To see why, let’s begin with a closer reading of Chief Justice Roberts’ opinion. Roberts, relying upon a prior Court decision known as Pennhurst, wrote that while “Congress’ power to legislate under the spending power is broad, it does not include surprising participating States with postacceptance or ‘retroactive conditions.’” And even though the Medicaid statute expressly states that Congress may alter or amend the law, Roberts believes that Congress’s reservation of that right does not include “the power to transform [Medicaid] so dramatically.” Thus, as Justice Ruth Bader Ginsburg adroitly notes in her opinion, “the Chief Justice appears to find in Pennhurst a requirement that, when spending legislation is first passed, or when States first enlist in the federal program, Congress must provide clear notice of conditions it might later impose.”
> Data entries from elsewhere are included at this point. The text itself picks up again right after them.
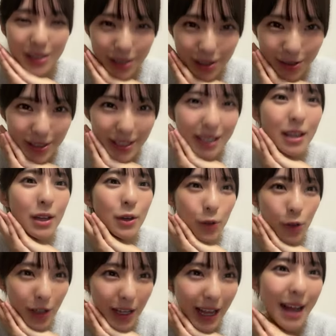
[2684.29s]
10位
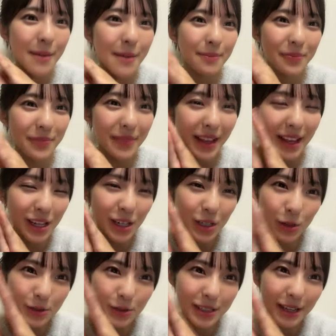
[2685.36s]
ふうかありが
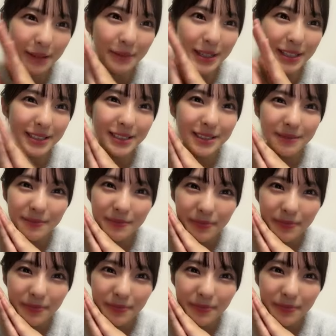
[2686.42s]
とうございます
It is not hard to draw a line from this straight into the heart of ESEA waivers. For if Congress’s authority to attach conditions to federal grants is limited, and clear notice must be provided in advance, then surely the authority of the Executive Branch to impose “postacceptance” conditions on federal funds is equally if not more circumscribed. The fact that the Department of Education is conditioning waivers upon states implementing teacher-evaluation systems – a requirement found nowhere in ESEA itself – is further evidence of waivers’ “retroactivity.” Nor is it a stretch to believe that the waivers “dramatically” transform ESEA, insofar as they essentially gut the core federal academic accountability requirements the law imposes. Given my view that waivers were already of suspect legality, the Court’s invalidation of the Medicaid expansion adds further doubt as to whether they could survive a constitutional challenge.
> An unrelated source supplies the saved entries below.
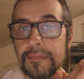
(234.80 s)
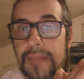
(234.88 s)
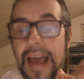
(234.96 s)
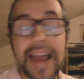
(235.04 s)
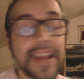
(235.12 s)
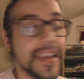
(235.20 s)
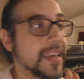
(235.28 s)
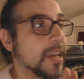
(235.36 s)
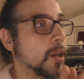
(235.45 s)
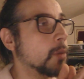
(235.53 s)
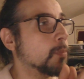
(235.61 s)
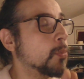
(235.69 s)
anche
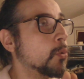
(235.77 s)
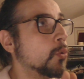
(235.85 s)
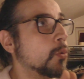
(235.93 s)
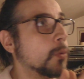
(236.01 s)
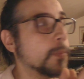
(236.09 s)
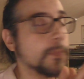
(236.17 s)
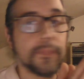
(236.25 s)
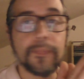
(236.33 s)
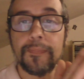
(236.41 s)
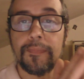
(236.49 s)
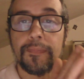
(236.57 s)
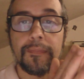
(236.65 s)
i più
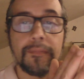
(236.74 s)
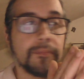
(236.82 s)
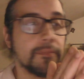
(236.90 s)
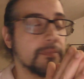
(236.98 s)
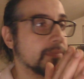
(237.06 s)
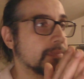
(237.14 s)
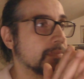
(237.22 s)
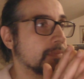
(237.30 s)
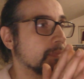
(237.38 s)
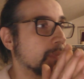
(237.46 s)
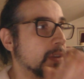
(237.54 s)
mh, mm,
Yet, while Chief Justice Roberts strengthened the legal ability of states to push back on the demands of the federal government, he also appears to chastise states for rolling over so quickly to federal demands. “The States are separate and independent sovereigns,” Roberts wrote. “Sometimes they have to act like it.” I couldn’t help read that passage and think of California, a state that – when it comes to education policy under Governor Jerry Brown – has certainly acted like an independent sovereign. Indeed, the State Board of Education that Brown appointed and Superintendent Tom Torlakson have essentially ignored the new conditions set by the federal Department of Education to instead develop their own home-grown waiver plan under another section of the NCLB law. Whatever the underlying merits of their proposal (and I have my reservations), the approach California has taken to developing its waiver proposal appears to neatly accord with Justice Roberts’ vision of proper federalism.

Having said that, a few caveats are in order as to the ACA decision’s applicability to waivers and ESEA in general. First, there is a dramatic difference between threatening to withhold billions in Medicaid funding in order to change state policy versus offering conditional relief from a particularly unpopular school accountability measure. Second, while the federal contribution to state budgets for Medicaid is enormous, states are “far less reliant on federal funding for any other program,” as noted in the joint dissent from the Court’s conservative wing. Finally, I’m at a loss to imagine how Congress is supposed to signal in advance what sort of hypothetical changes it might one day propose making to a federal/state program so states won’t be “surprised” – and I suspect federal judges will be equally befuddled. Or, as Justice Ginsburg asks, “when future Spending Clause challenges arrive, as they likely will in the wake of today’s decision, how will litigants and judges assess whether ‘a State has a legitimate choice whether to accept the federal conditions in exchange for federal funds’?”

We don’t know how courts will answer Justice Ginsburg’s question – but it may not be long before we find out.

Benjamin Riley is the Director of Policy and Advocacy at NewSchools Venture Fund, a nonprofit organization that supports education entrepreneurs. Previously, Ben worked as a Deputy Attorney General for the California Department of Justice, where he worked primarily on education-related matters. He currently lives in Washington, D.C. but will one day return to the Golden State.